[Data items]
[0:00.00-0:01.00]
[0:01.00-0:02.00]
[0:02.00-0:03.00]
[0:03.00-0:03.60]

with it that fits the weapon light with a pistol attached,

...

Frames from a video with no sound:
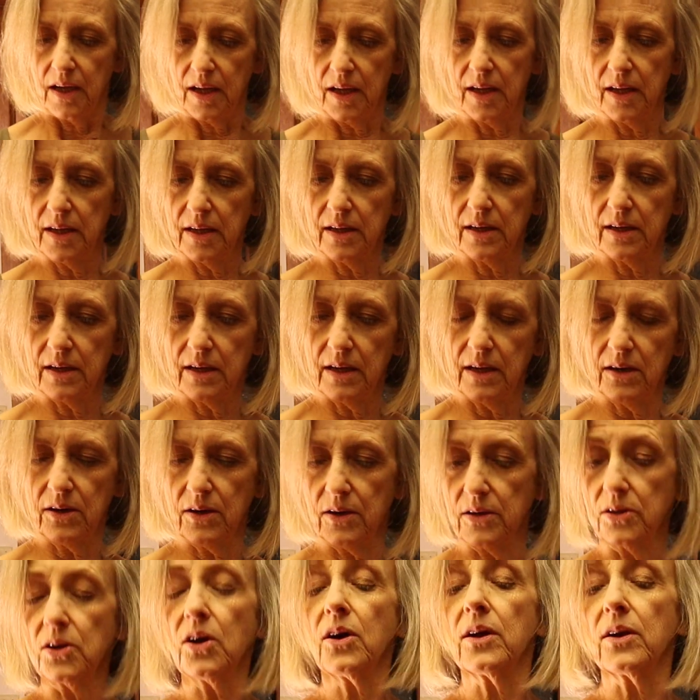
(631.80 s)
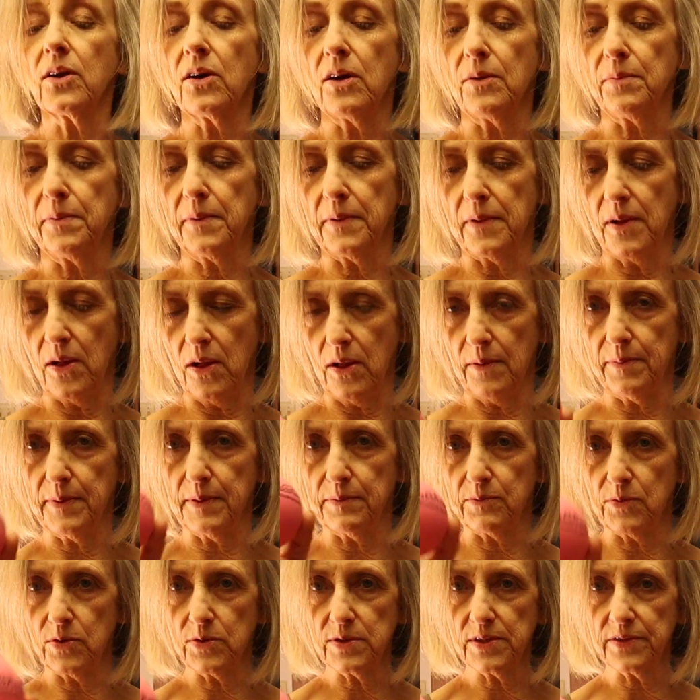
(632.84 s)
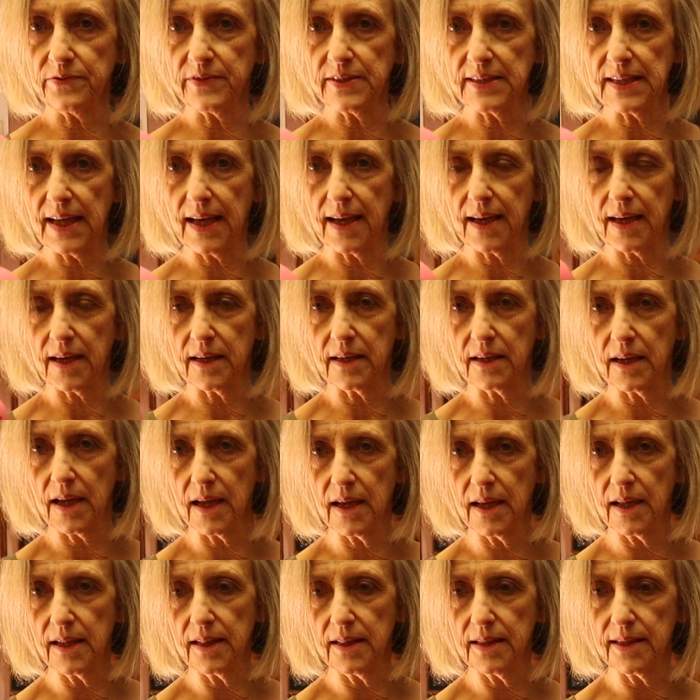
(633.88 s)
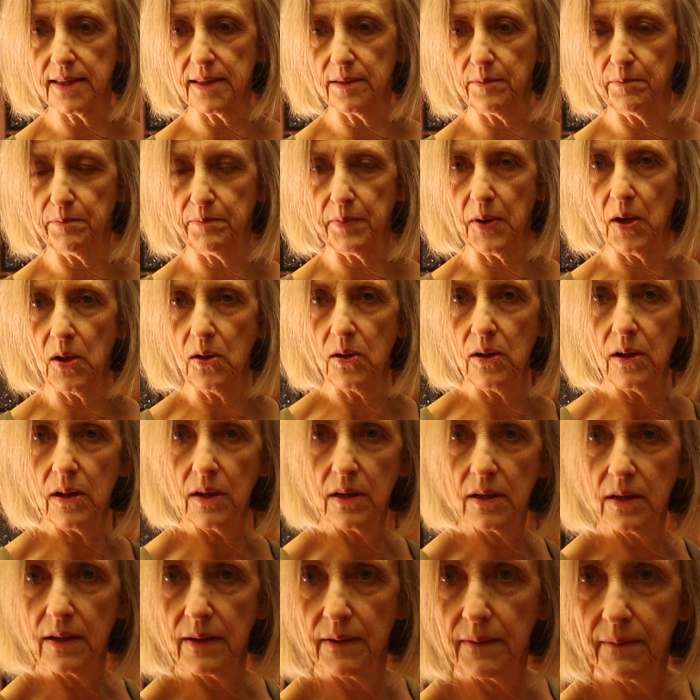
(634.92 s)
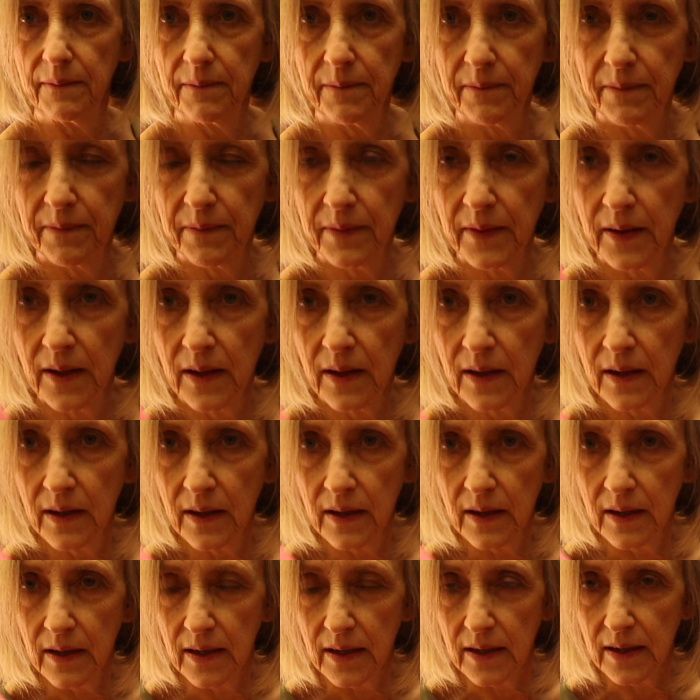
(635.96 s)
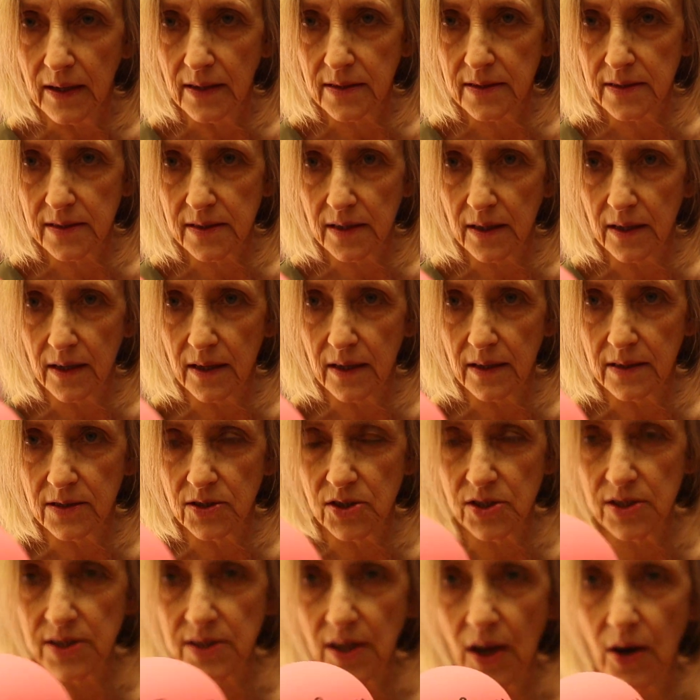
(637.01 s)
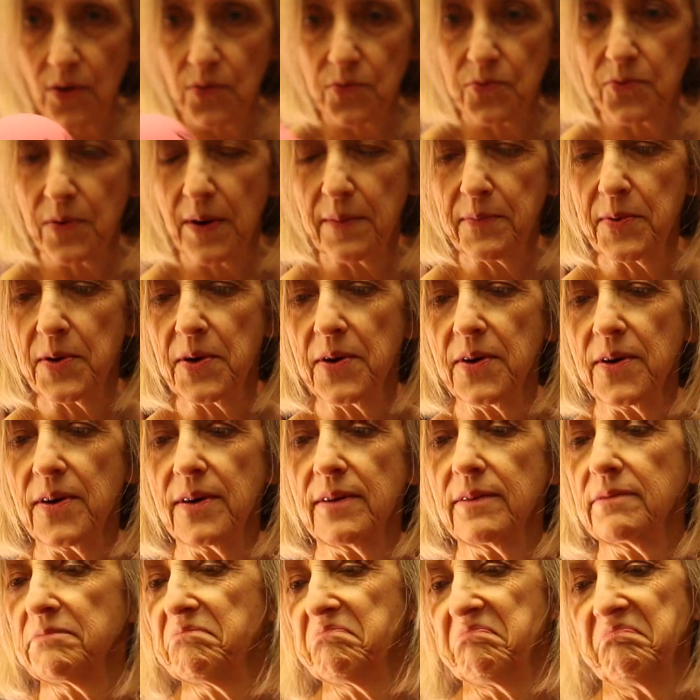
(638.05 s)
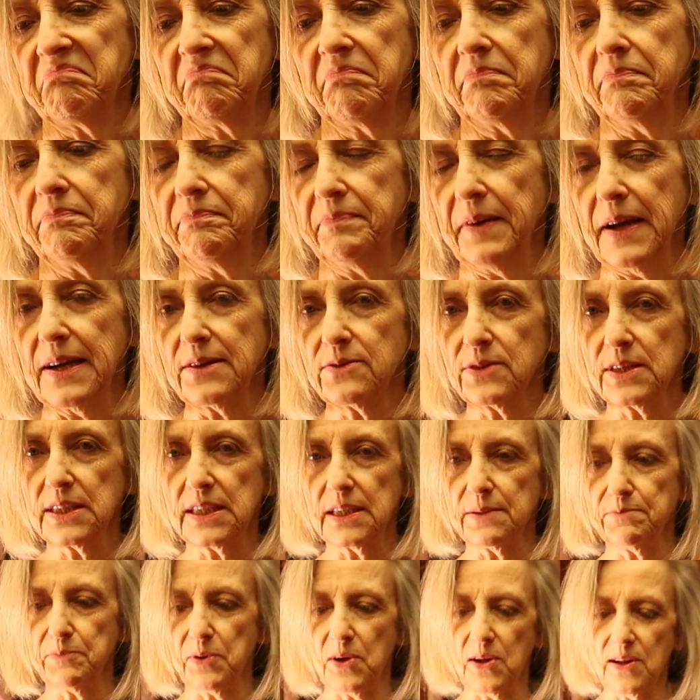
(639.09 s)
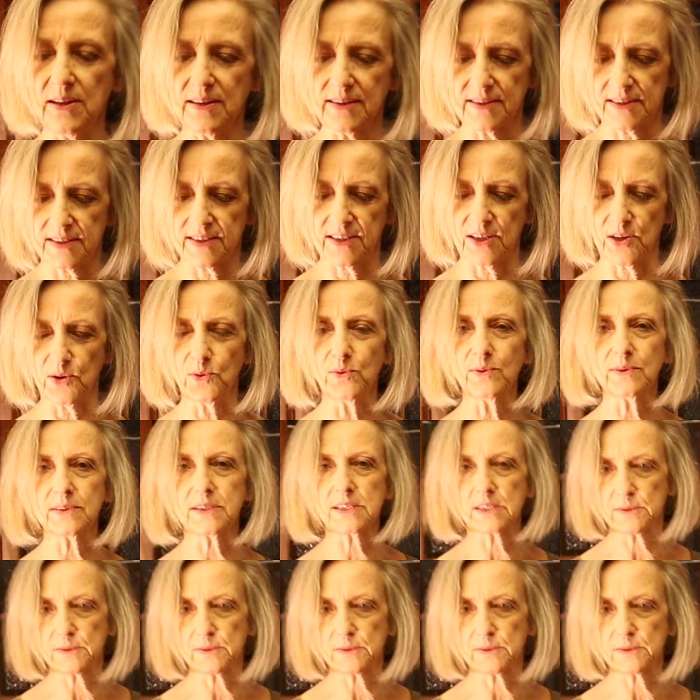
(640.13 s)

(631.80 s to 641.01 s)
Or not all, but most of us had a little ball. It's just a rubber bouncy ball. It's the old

* * *

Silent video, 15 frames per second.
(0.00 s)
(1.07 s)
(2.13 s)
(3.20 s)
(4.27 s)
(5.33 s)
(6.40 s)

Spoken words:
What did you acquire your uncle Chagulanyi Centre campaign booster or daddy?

THE TASK:
Scan the data above, find each line with "video", and copy it.

WRITTEN ANSWER:
Frames from a video with no sound:
Silent video, 15 frames per second.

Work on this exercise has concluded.